Slightly simplifying things (!) the first column is the most popular related articles based on documents that are one step away from the documents clicked.  So, we look at all the articles clicked by the user and pull back all the documents that are one step away, displaying most ‘popular’ at the top.  The second column are all the documents that are two steps away.  This is likely to find less focused results, but the occasional really interesting study that might have been missed.

Two important issues:

  • For this to work requires clicks, if the documents you’ve looked at has no clicks, then you’ll get no results.
  • This is being released as a ‘beta’ bit of software, as in we’re still developing it.  At present it is available to both free and Premium users of Trip.  However, this is likely to change in the near future.

Logging in to use Trip

Earlier this month I asked our users their thoughts on logging in to use Trip.  With hundreds of responses the results were pretty evenly split, half didn’t mind logging in and half thought it was a pain and made them less likely to use the site.  There were two main reasons given for not liking logging in (apart from difficulty remembering passwords):

  1. Health professionals, often jumping from computer to computer, in a busy clinic and simply not having the time to login.
  2. Information specialists trying to demonstrate Trip to users and finding it highly problematic to get all the students to register.

As a result of the feedback, and my own disquiet at forcing login, we have rolled back the login screens and users can get unhindered access to the free site, as of now.
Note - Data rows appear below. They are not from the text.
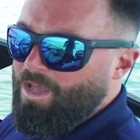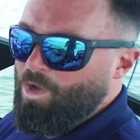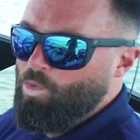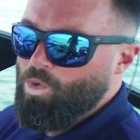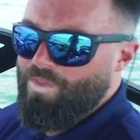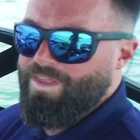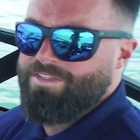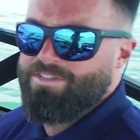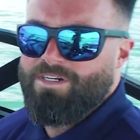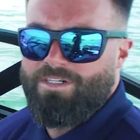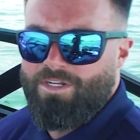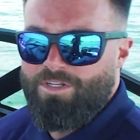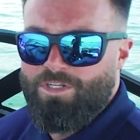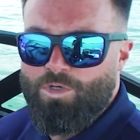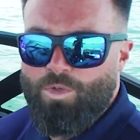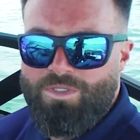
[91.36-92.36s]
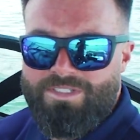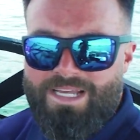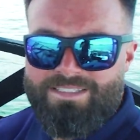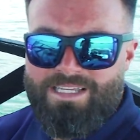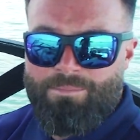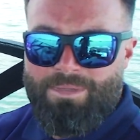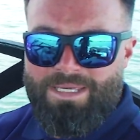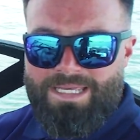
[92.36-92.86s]
What that's going to do is,
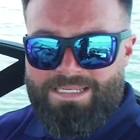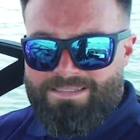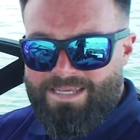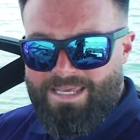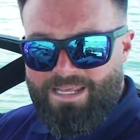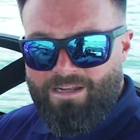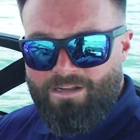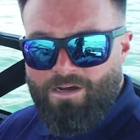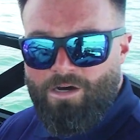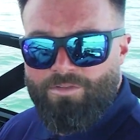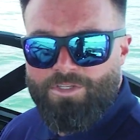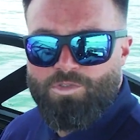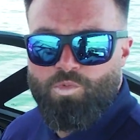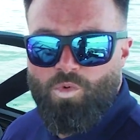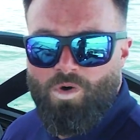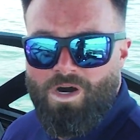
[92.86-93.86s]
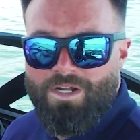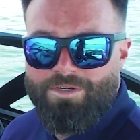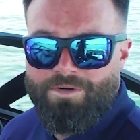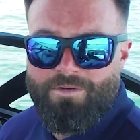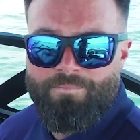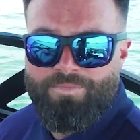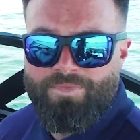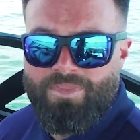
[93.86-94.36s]
as I'm intaking all this
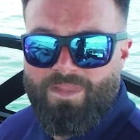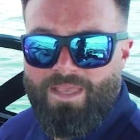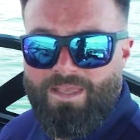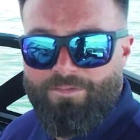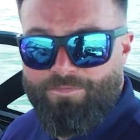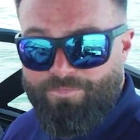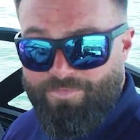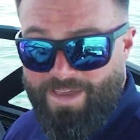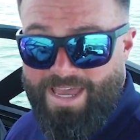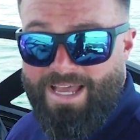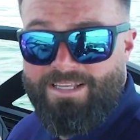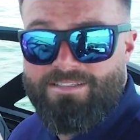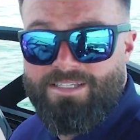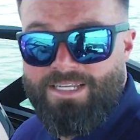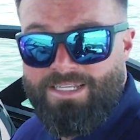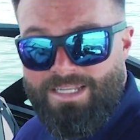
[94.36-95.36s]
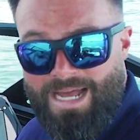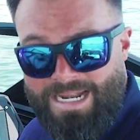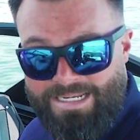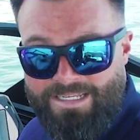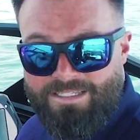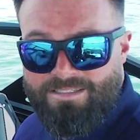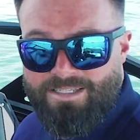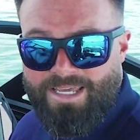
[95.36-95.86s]
water fast in
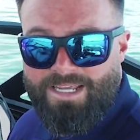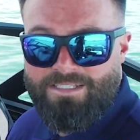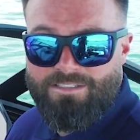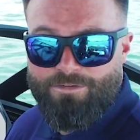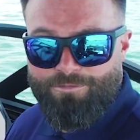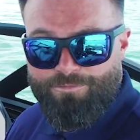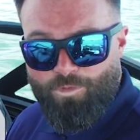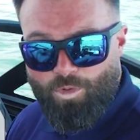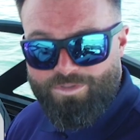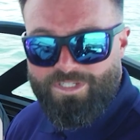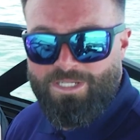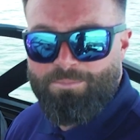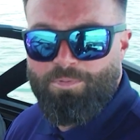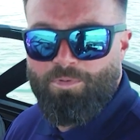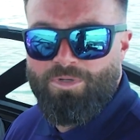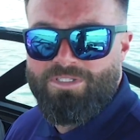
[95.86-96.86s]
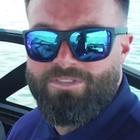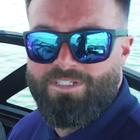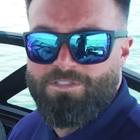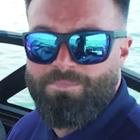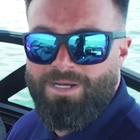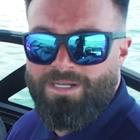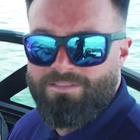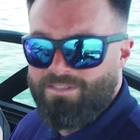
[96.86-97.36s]
90 seconds at
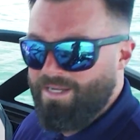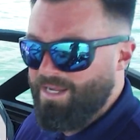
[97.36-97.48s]
14.6 miles an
As an extension to the easier access we are currently working on two other changes:

  1. Making registration/login not necessary for institutional subscribers who use IP authentication.  Our system will detect the user is from a subscribing institution and they will get seamless access to the Premium Trip.
  2. Trip has the ability to link to your institutions subscription journals full-text (as opposed to the PubMed abstract). Where we have the IP details of the institution we will seamlessly insert the links to these full-text. This feature is open to both free and Premium users. If you belong to an institution who subscribe to journals and would like to take advantage of this feature then let me know.

These two additional features will be ready in the next two weeks.

Thank you all for your feedback, we asked, you replied in your hundreds, we listened and acted pretty quickly!